DATA EXTRACT -
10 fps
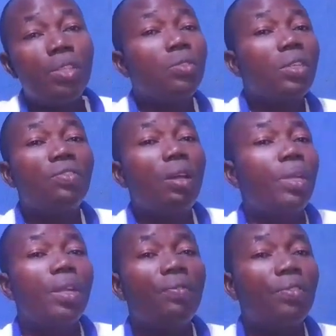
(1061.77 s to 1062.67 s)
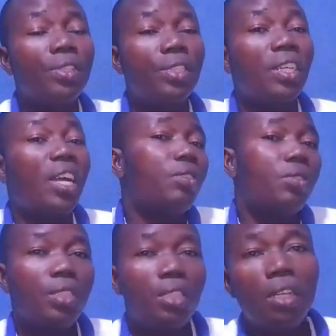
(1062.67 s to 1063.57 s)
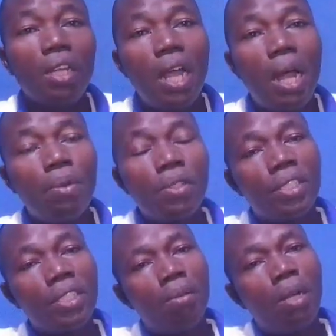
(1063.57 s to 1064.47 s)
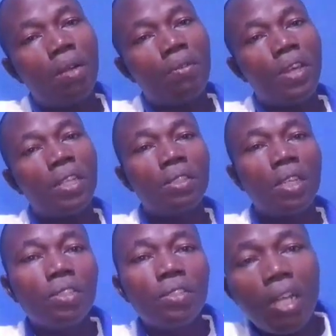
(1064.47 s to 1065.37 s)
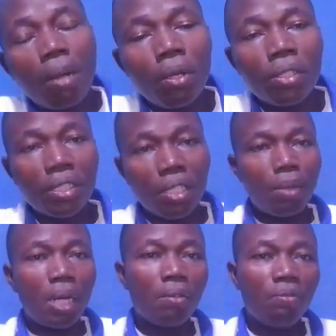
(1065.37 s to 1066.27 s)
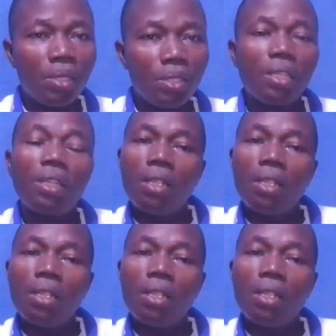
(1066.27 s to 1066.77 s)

You give them enough reason. Can't you see how much they sell bag of rice? Can't you see how much they sell bag of beans?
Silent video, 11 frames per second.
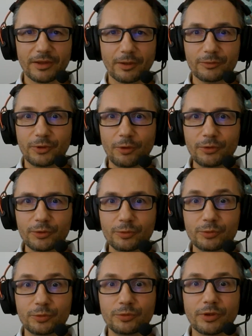Now, those
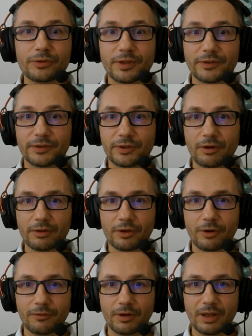two do not necessarily
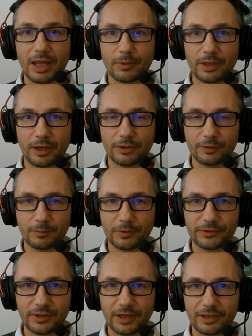overlap
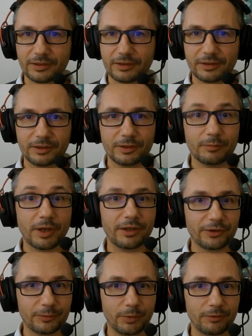100%. In my
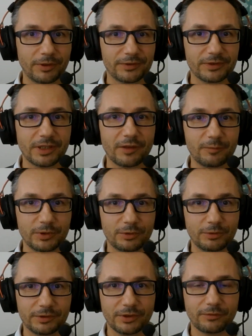experience, and I've been
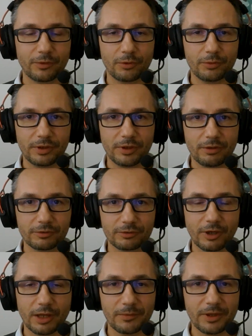doing this for a really long
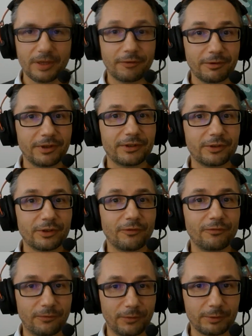time, there is
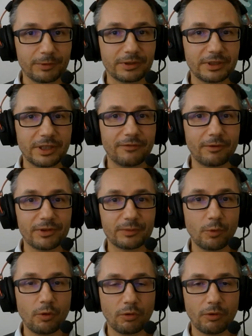frequently a very
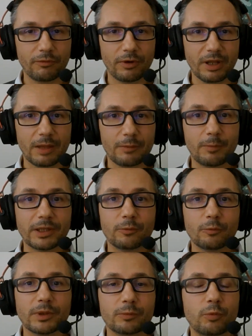small overlap.
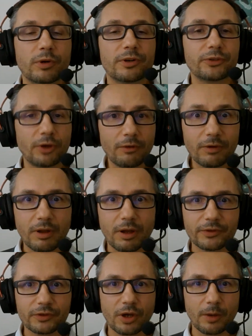But where server
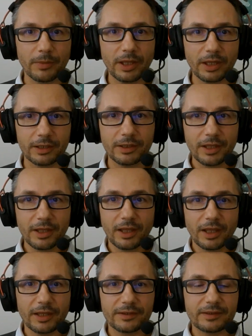logs come in
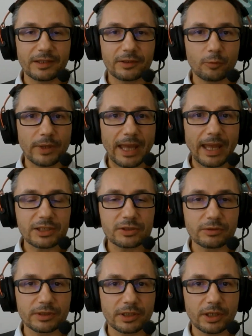is that we
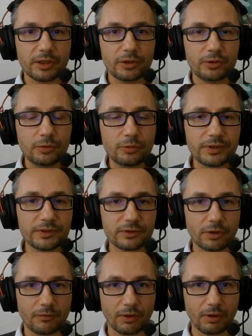actually using
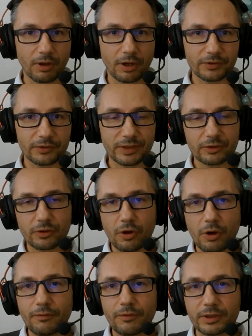server logs that
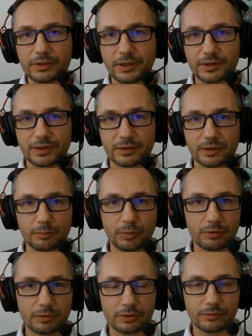cover an extended
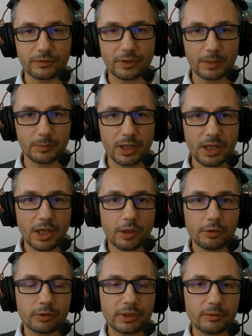period of time,
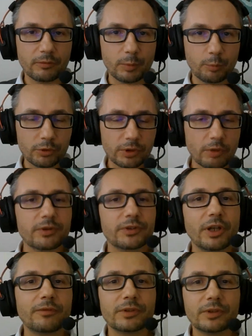where we put
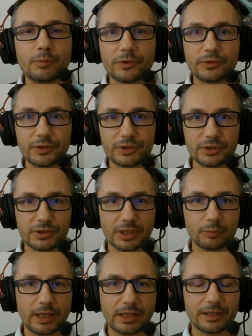ourselves in the position
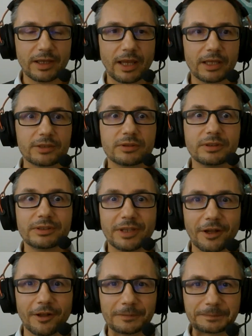that we can actually
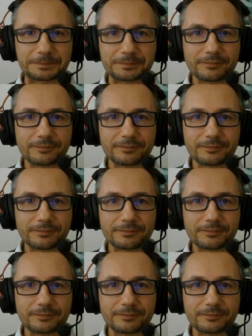tell.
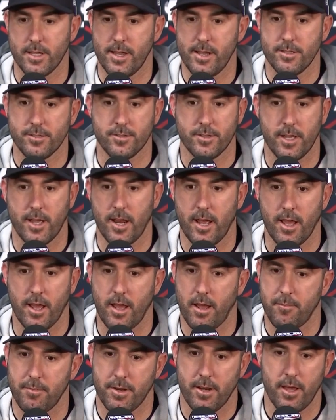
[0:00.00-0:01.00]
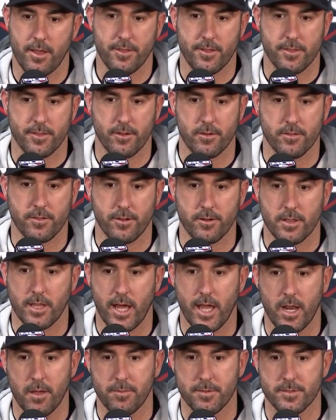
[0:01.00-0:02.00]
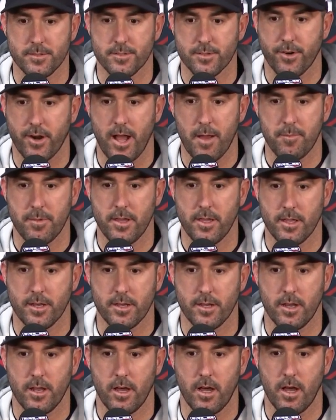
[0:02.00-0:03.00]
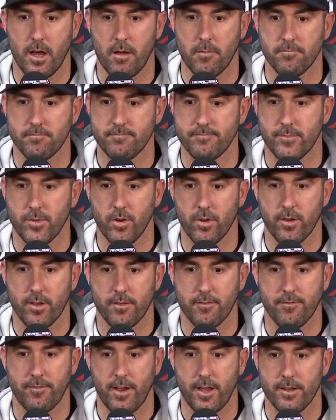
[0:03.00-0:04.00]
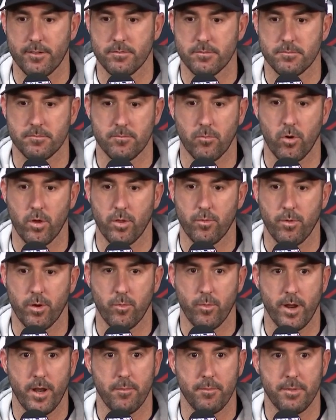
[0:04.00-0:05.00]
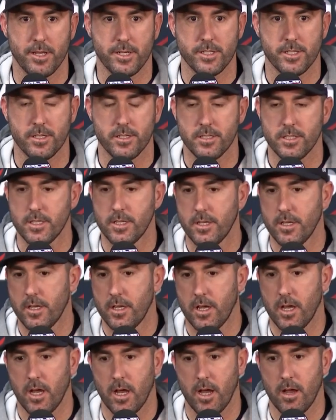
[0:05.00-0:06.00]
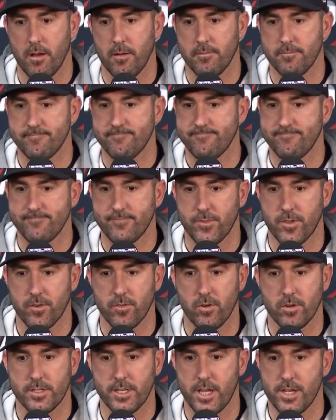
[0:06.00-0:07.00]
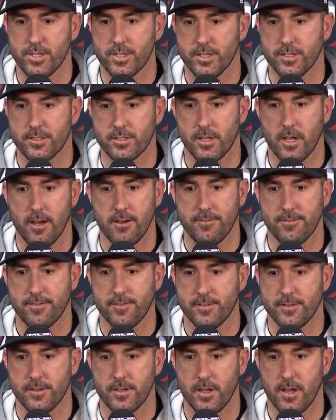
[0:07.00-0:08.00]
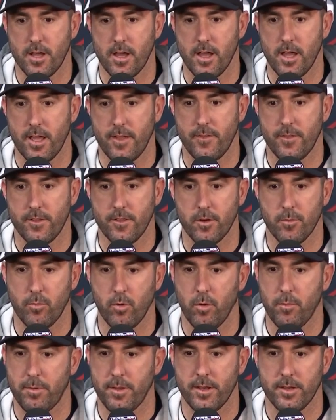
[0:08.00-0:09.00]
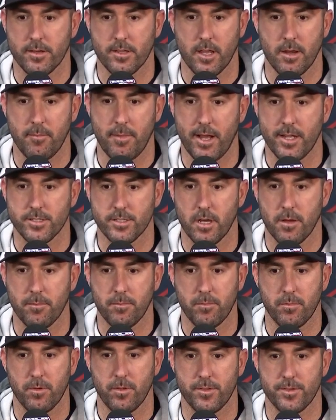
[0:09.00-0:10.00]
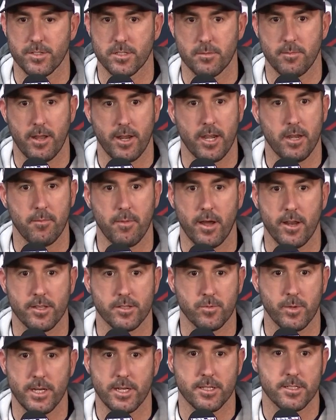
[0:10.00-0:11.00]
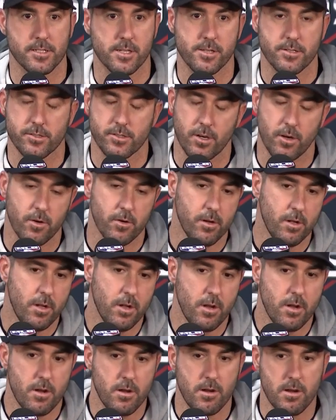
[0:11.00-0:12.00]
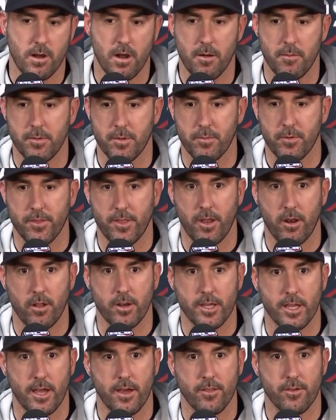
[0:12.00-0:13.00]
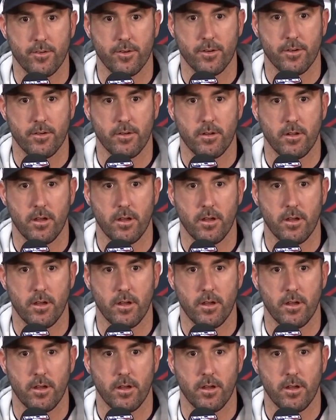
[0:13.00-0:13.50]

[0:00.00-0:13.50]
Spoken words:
to answer that. I think their lineup is scrappy and can find more than one way to beat you. Their rotation is tough, and then their bullpen can match up with just about anybody's weaknesses. So you put that all together, and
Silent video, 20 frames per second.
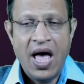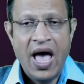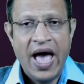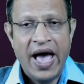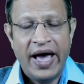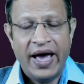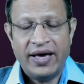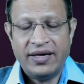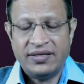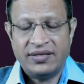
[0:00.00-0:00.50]

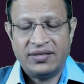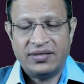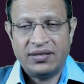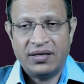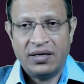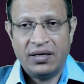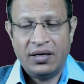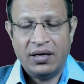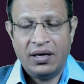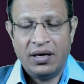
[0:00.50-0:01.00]
As
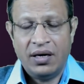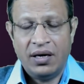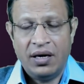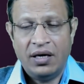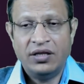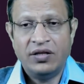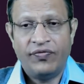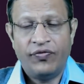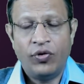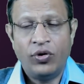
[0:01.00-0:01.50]
in
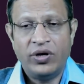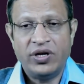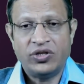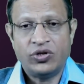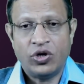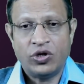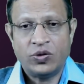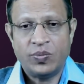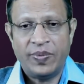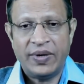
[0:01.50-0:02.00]
the Fortis
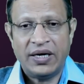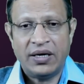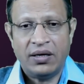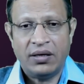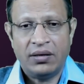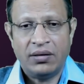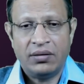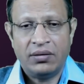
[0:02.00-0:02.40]
Hospital,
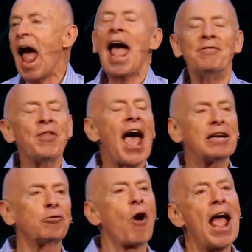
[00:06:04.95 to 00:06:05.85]
And
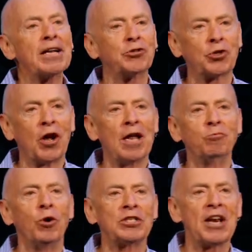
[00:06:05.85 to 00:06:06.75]
that
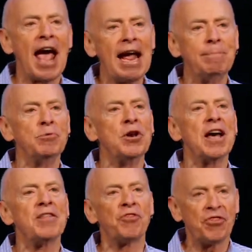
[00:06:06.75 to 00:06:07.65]
grandson was named
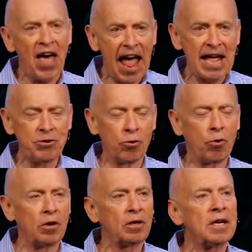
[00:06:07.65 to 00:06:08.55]

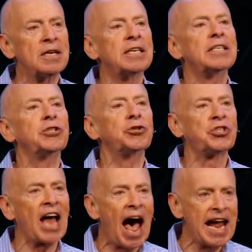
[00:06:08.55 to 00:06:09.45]
Nathaniel
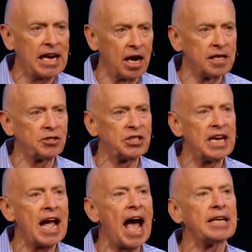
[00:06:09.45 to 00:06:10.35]
Ziga
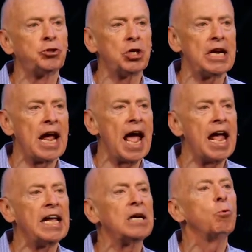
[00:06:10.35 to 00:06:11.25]
Z I G
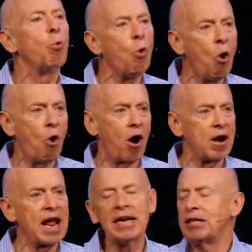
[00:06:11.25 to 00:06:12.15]
A,
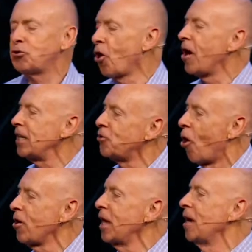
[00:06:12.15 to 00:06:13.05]
Ward. And he started
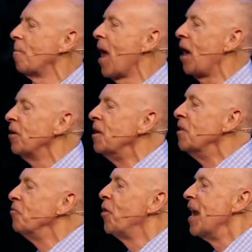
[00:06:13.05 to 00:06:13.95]
talking about
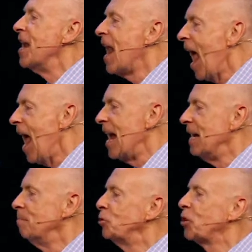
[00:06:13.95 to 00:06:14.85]
the
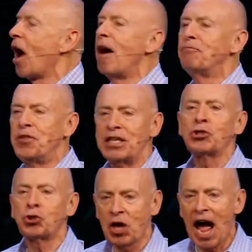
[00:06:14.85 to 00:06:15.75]
names of
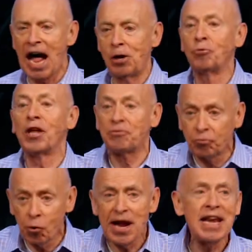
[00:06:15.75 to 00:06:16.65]
this child, the
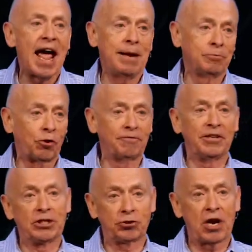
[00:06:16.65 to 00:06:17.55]
three names of
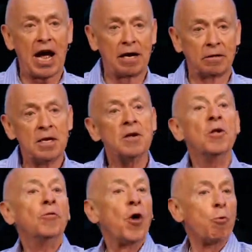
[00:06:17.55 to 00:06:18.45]
this child.
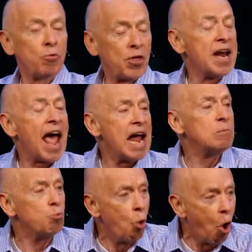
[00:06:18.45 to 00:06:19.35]
The, the
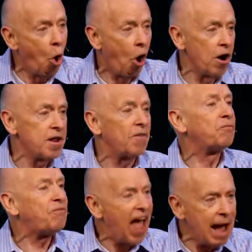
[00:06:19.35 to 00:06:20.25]
name Ward, a
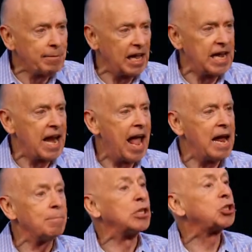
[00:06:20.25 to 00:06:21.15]
family
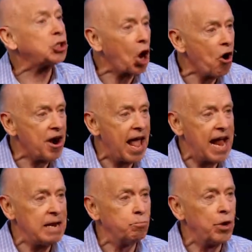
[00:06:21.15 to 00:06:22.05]
name, a
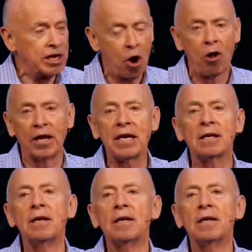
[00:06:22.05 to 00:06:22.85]
surname, we call it.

YOUR ASSIGNMENT - Word for word, repeat the data above with the pictures left out.

REPLY -
10 fps
(1061.77 s to 1062.67 s)
(1062.67 s to 1063.57 s)
(1063.57 s to 1064.47 s)
(1064.47 s to 1065.37 s)
(1065.37 s to 1066.27 s)
(1066.27 s to 1066.77 s)

You give them enough reason. Can't you see how much they sell bag of rice? Can't you see how much they sell bag of beans?
Silent video, 11 frames per second.
Now, those
two do not necessarily
overlap
100%. In my
experience, and I've been
doing this for a really long
time, there is
frequently a very
small overlap.
But where server
logs come in
is that we
actually using
server logs that
cover an extended
period of time,
where we put
ourselves in the position
that we can actually
tell.
[0:00.00-0:01.00]
[0:01.00-0:02.00]
[0:02.00-0:03.00]
[0:03.00-0:04.00]
[0:04.00-0:05.00]
[0:05.00-0:06.00]
[0:06.00-0:07.00]
[0:07.00-0:08.00]
[0:08.00-0:09.00]
[0:09.00-0:10.00]
[0:10.00-0:11.00]
[0:11.00-0:12.00]
[0:12.00-0:13.00]
[0:13.00-0:13.50]

[0:00.00-0:13.50]
Spoken words:
to answer that. I think their lineup is scrappy and can find more than one way to beat you. Their rotation is tough, and then their bullpen can match up with just about anybody's weaknesses. So you put that all together, and
Silent video, 20 frames per second.
[0:00.00-0:00.50]

[0:00.50-0:01.00]
As
[0:01.00-0:01.50]
in
[0:01.50-0:02.00]
the Fortis
[0:02.00-0:02.40]
Hospital,
[00:06:04.95 to 00:06:05.85]
And
[00:06:05.85 to 00:06:06.75]
that
[00:06:06.75 to 00:06:07.65]
grandson was named
[00:06:07.65 to 00:06:08.55]

[00:06:08.55 to 00:06:09.45]
Nathaniel
[00:06:09.45 to 00:06:10.35]
Ziga
[00:06:10.35 to 00:06:11.25]
Z I G
[00:06:11.25 to 00:06:12.15]
A,
[00:06:12.15 to 00:06:13.05]
Ward. And he started
[00:06:13.05 to 00:06:13.95]
talking about
[00:06:13.95 to 00:06:14.85]
the
[00:06:14.85 to 00:06:15.75]
names of
[00:06:15.75 to 00:06:16.65]
this child, the
[00:06:16.65 to 00:06:17.55]
three names of
[00:06:17.55 to 00:06:18.45]
this child.
[00:06:18.45 to 00:06:19.35]
The, the
[00:06:19.35 to 00:06:20.25]
name Ward, a
[00:06:20.25 to 00:06:21.15]
family
[00:06:21.15 to 00:06:22.05]
name, a
[00:06:22.05 to 00:06:22.85]
surname, we call it.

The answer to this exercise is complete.